On his return from Timor, while still in the army, he undertook an MBA in financial planning. He left the army almost five years ago and put his MBA to good use as an AMP licensed adviser.

Looking back, Gillman-Wells says his move into financial planning really just evolved, but he’s glad he made it.

It is a matter of record, of course, that a number ofMoney ManagementsFinancial Planner of the Year recipients have come from professional backgrounds, seemingly only remotely connected to financial planning.

The current planner of the year, Robert Kiddell, for instance, was a lawyer.

Interestingly, his motivation for making the move is similar to that expressed by Gillman-Wells.

“It’s a socially useful job and is genuinely helping people. It is possible to achieve a 100 per cent success rate if you educate your clients, benchmark your performance and do the client reviews,” Kiddell says.

Kiddell began his career as a lawyer in 1978 and practised as a solicitor for a number of small law firms in the area of general civil litigation, with an emphasis on family law, personal injuries litigation and motor traffic law.

In the late 80s and early 90s, the practice he was in and his own work moved further towards the areas of commercial litigation, debt recovery and the development of a new area of investment advice and financial planning.

This led Kiddell to study for the Diploma of Financial Planning (DFP) from Deakin University, which he gained in 1990, and two years later he left the group, taking the financial planning arm with him.

AnotherMoney Managementfinancial planner of the year, John Wotherspoon, also came to the industry from a seemingly disconnected background. He was an engineer and began his financial planning career when he left the South Australian Public Service.

However, Wotherspoon is not alone, with a number of engineers now represented in the ranks of financial planners.

For some the move into financial planning reflects a desire for change — a feeling that their original career choice hasn’t delivered everything they hoped for.

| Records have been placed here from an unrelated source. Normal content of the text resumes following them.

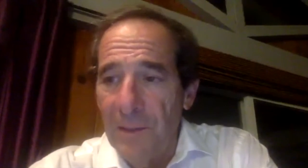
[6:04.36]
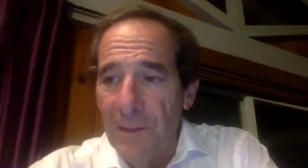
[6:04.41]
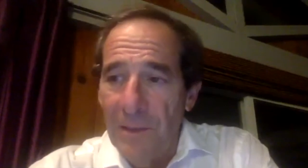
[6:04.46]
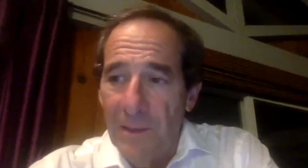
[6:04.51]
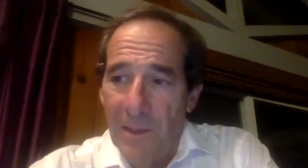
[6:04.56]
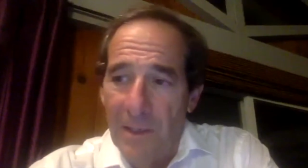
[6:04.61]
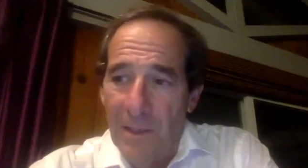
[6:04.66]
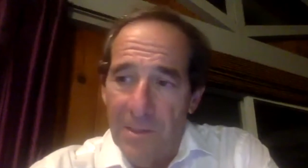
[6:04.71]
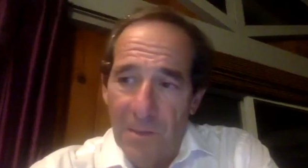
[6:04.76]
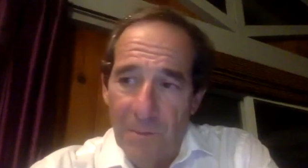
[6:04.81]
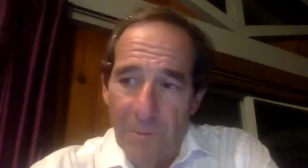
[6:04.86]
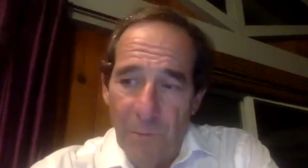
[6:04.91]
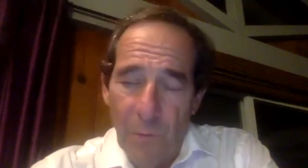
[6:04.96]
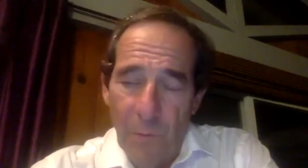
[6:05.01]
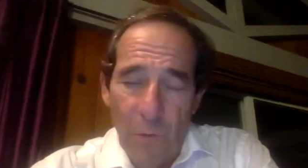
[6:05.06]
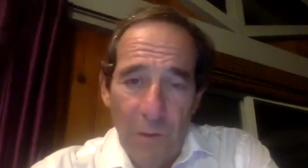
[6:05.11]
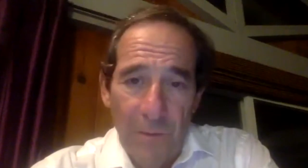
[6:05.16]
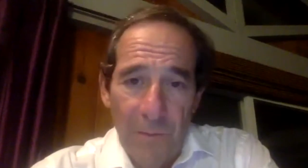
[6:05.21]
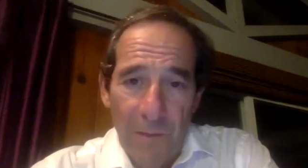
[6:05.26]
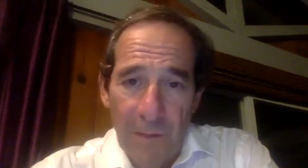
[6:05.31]
as a
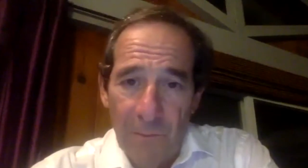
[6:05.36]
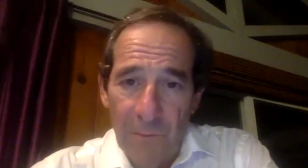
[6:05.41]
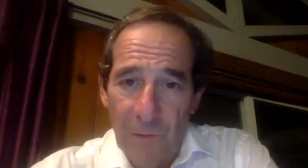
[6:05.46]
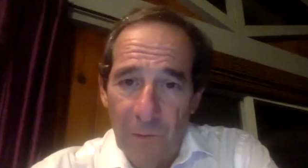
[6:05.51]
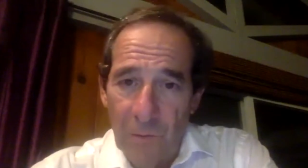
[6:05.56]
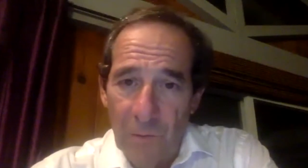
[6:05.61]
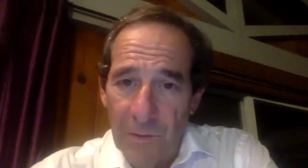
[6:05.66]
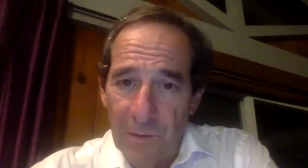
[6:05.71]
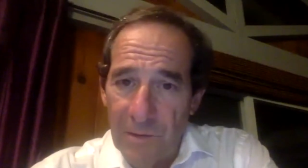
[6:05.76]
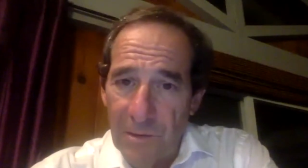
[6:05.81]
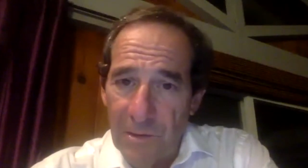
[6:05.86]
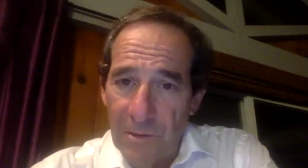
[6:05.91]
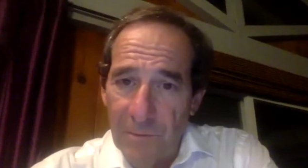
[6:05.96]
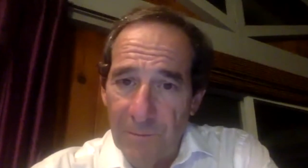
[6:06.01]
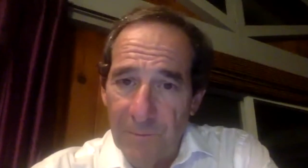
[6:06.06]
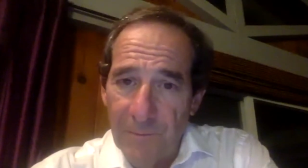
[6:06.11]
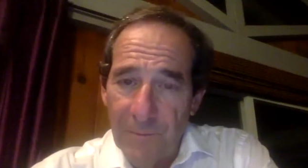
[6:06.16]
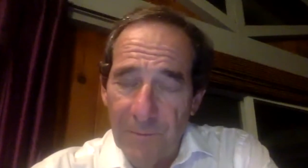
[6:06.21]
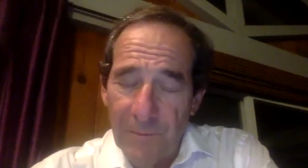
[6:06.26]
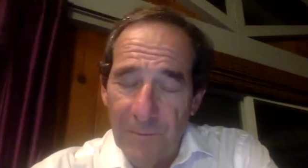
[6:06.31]
board member with
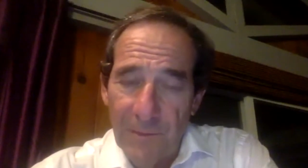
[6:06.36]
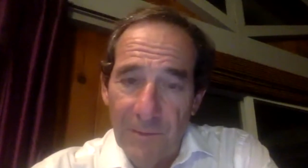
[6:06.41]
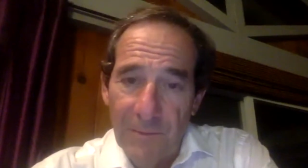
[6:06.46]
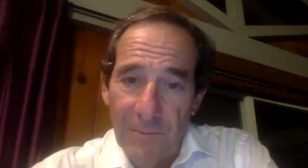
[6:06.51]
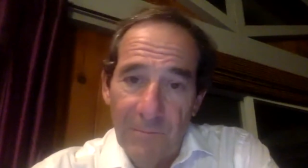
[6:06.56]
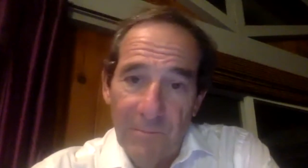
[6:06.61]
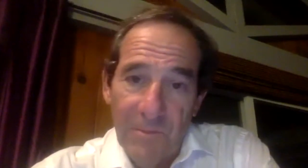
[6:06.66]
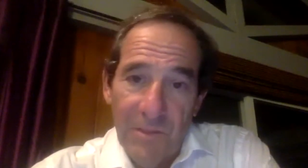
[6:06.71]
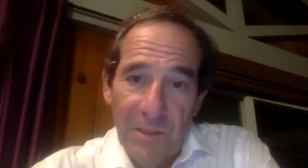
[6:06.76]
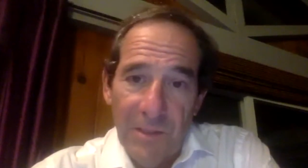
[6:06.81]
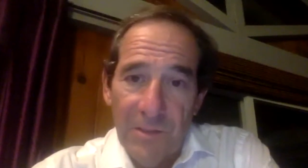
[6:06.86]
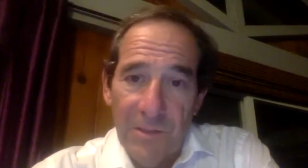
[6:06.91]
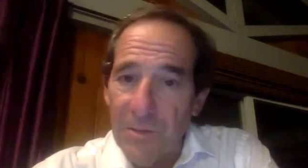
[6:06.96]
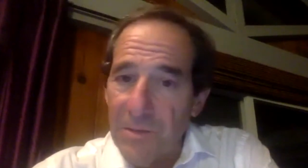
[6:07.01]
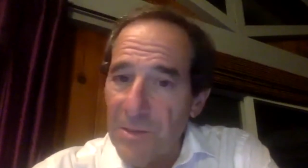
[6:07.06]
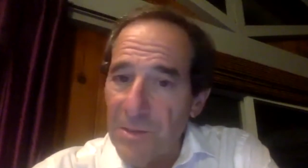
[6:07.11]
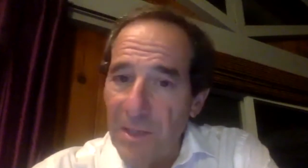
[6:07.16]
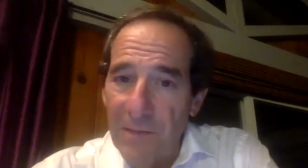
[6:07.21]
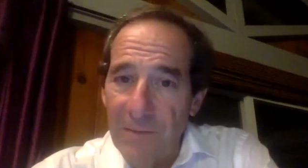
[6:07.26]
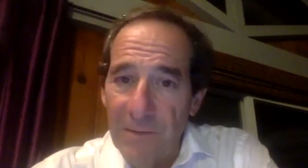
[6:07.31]
6 or
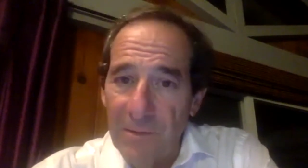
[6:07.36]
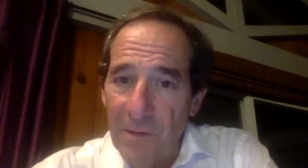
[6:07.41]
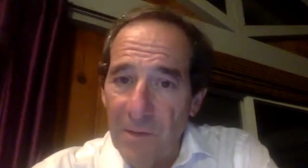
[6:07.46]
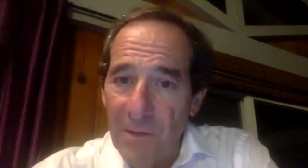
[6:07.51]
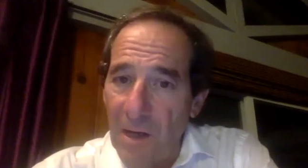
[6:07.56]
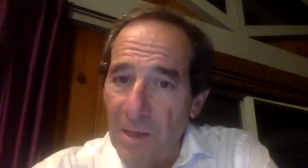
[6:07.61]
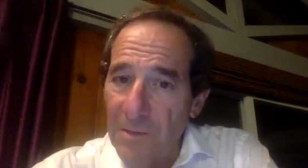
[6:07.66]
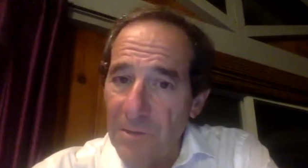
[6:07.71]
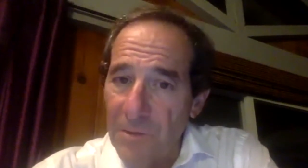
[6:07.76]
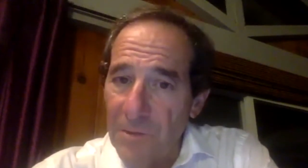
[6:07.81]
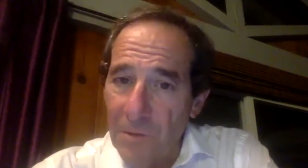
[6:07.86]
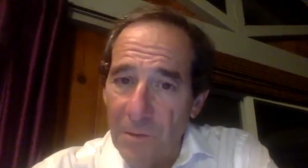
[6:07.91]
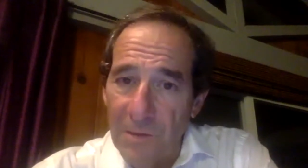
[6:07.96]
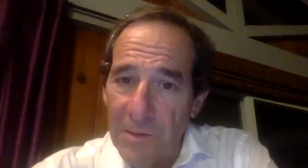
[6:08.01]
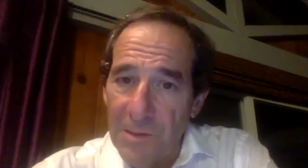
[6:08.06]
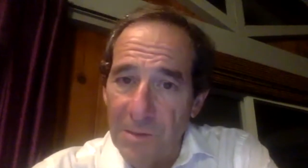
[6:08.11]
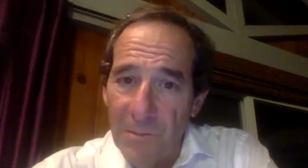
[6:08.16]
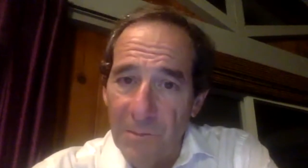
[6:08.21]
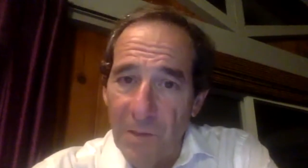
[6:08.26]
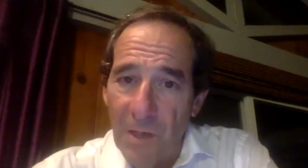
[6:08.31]
7
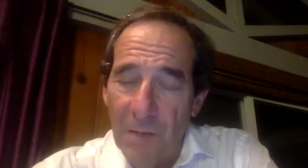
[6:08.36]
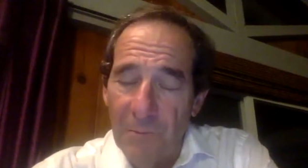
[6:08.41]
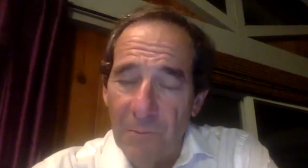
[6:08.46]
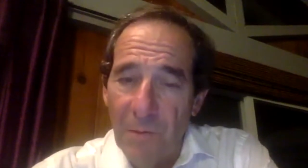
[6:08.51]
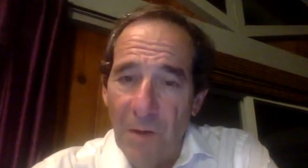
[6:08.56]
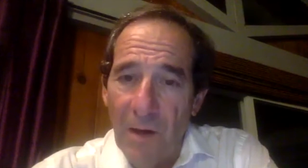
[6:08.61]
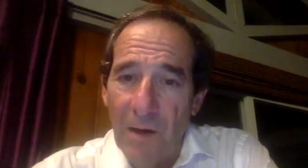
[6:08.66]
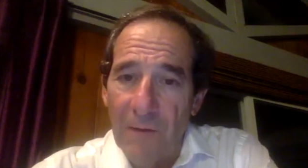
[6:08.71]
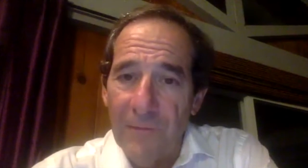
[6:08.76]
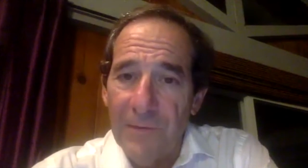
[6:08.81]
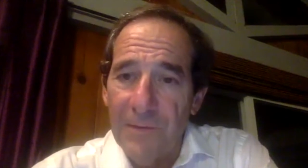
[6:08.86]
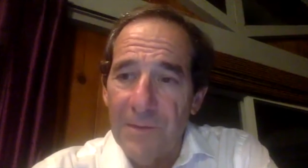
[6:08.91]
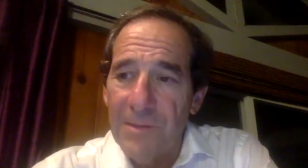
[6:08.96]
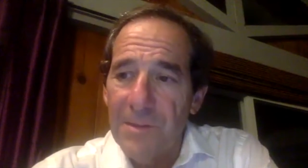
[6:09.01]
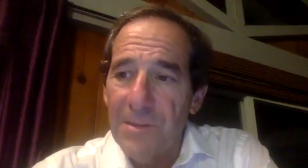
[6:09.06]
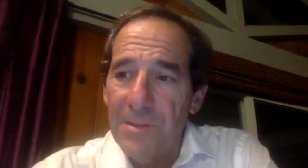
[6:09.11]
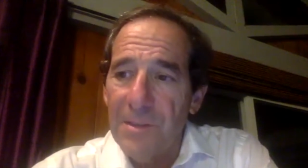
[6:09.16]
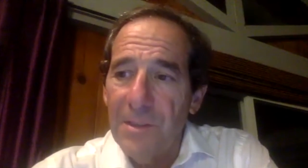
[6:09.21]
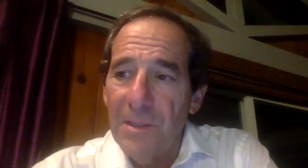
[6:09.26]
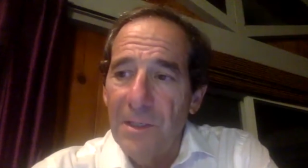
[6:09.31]
journalism
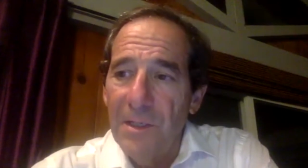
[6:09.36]
nonprofits.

One such is Maurice Goldberg of Ark Financial, who gave up his career in architecture to pursue financial planning — first with Financial Wisdom and now with his own group.

However, Goldberg didn’t entirely depart from his architectural roots. He is one of the few planners who specialises in direct property investments — via both mortgage brokering and real estate — something he says he owes to his belief that it represents a solid asset class.